Until now, we assumed that our ideas are activations and fragments, but in reality they can be anything. We did quite well with the lists, having a ViewHolder that implements the view interface (both RecyclerView.ViewHolder , and the usual old ViewHolder for use in conjunction with a ListView). In the adapter, you just need the basic logic for handling the attachment / detachment of presenters (an example of all this is in the git repository).

If you look at an example of a screen containing a list of messages, download progress, and an empty view, the division of responsibility will be as follows:


All of these components are loosely coupled and can be tested separately from each other.

Moreover, if you have a message list screen and a detail screen, you can reuse the same message presenter and just have two different implementations of the presentation interface (in the ViewHolder and the snippet). This saves your DRY code ( approx. Lane - “Don't Repeat Yourself”, or “Do not repeat”, who does not know).

Similarly, a view interface can implement custom views. This allows you to use MVP in custom widgets to reuse it in different parts of the application, or simply break complex interfaces into simpler blocks.

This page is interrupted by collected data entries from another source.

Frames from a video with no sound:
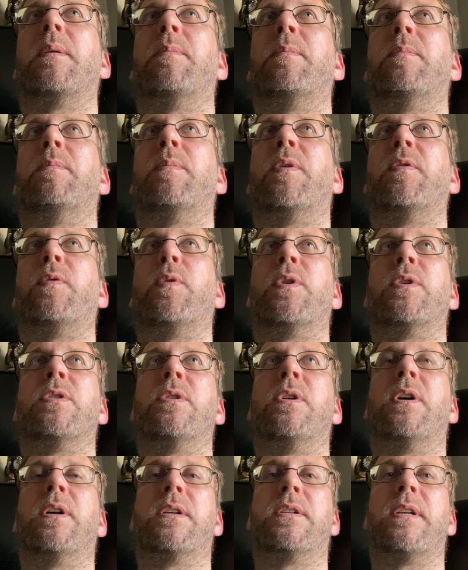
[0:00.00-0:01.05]
But for as
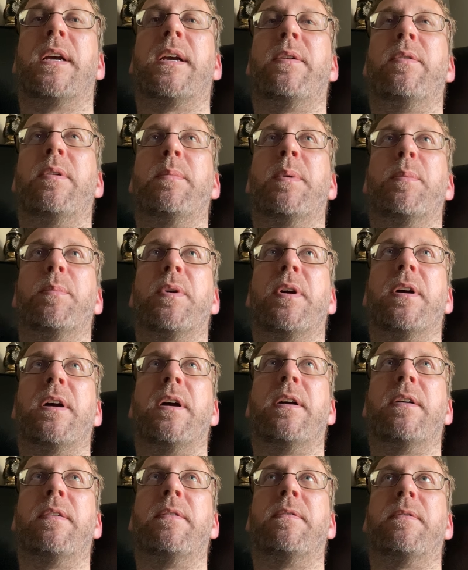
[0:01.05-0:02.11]
long as I can remember,
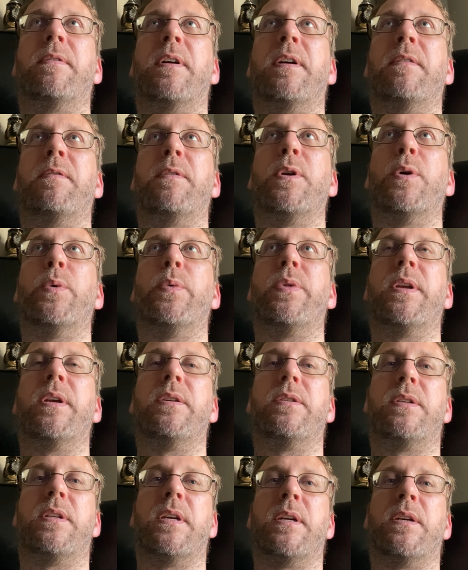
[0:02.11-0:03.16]
I've known
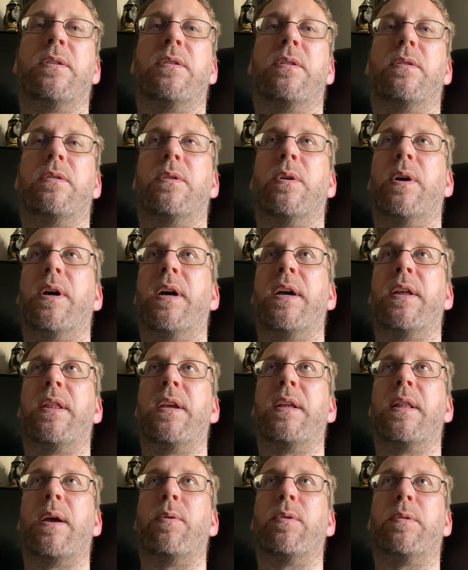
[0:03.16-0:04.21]
these things, so I
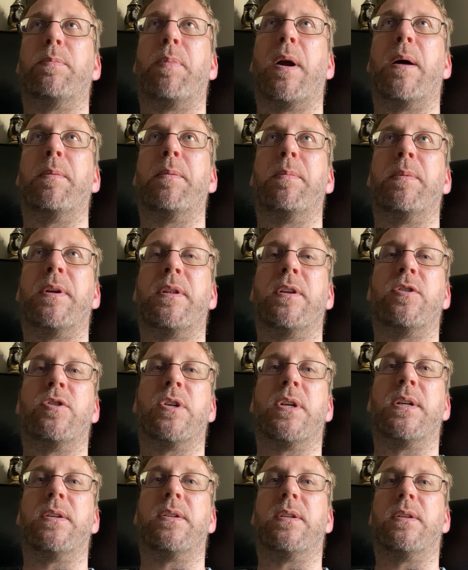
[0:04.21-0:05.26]
think that was probably the
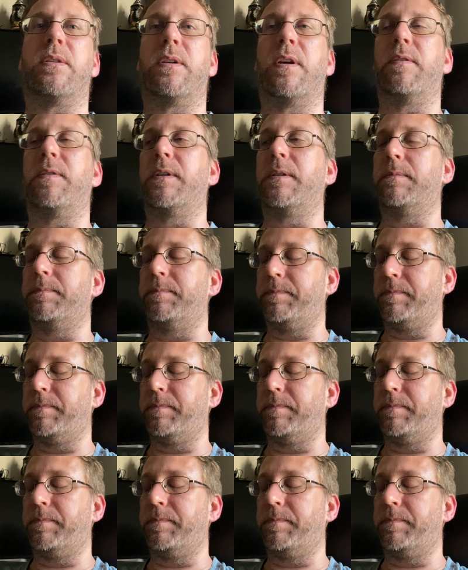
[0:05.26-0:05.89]
genesis of it.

MVP and configuration changes


If you’ve been writing for Android for some time, you know how much pain the support for changing orientation and configuration delivers:


Proper use of MVP can resolve this issue without having to think about it at all. Since presenters do not have a strong reference to the current UI, they are very lightweight and can be restored when the orientation changes! Since the presenter stores the link to the model and the state of the view, it can restore the desired state of the view after the orientation change. Here is a rough description of what happens when the screen is rotated, if this pattern is used:


How to save fragments between changes of orientation can be seen in the repository in the class PresenterManager .

Total


Yes, this is the end. I hope it turned out to demonstrate how sharing responsibility like MVP will help you write supported and tested code.

Summarizing:


The implementation of the above can be found in the ArchExample repository .
There are also many libraries that can help you use this approach, for example, Mosby , Flow and Mortar , or Nucleus . I advise you to consider them.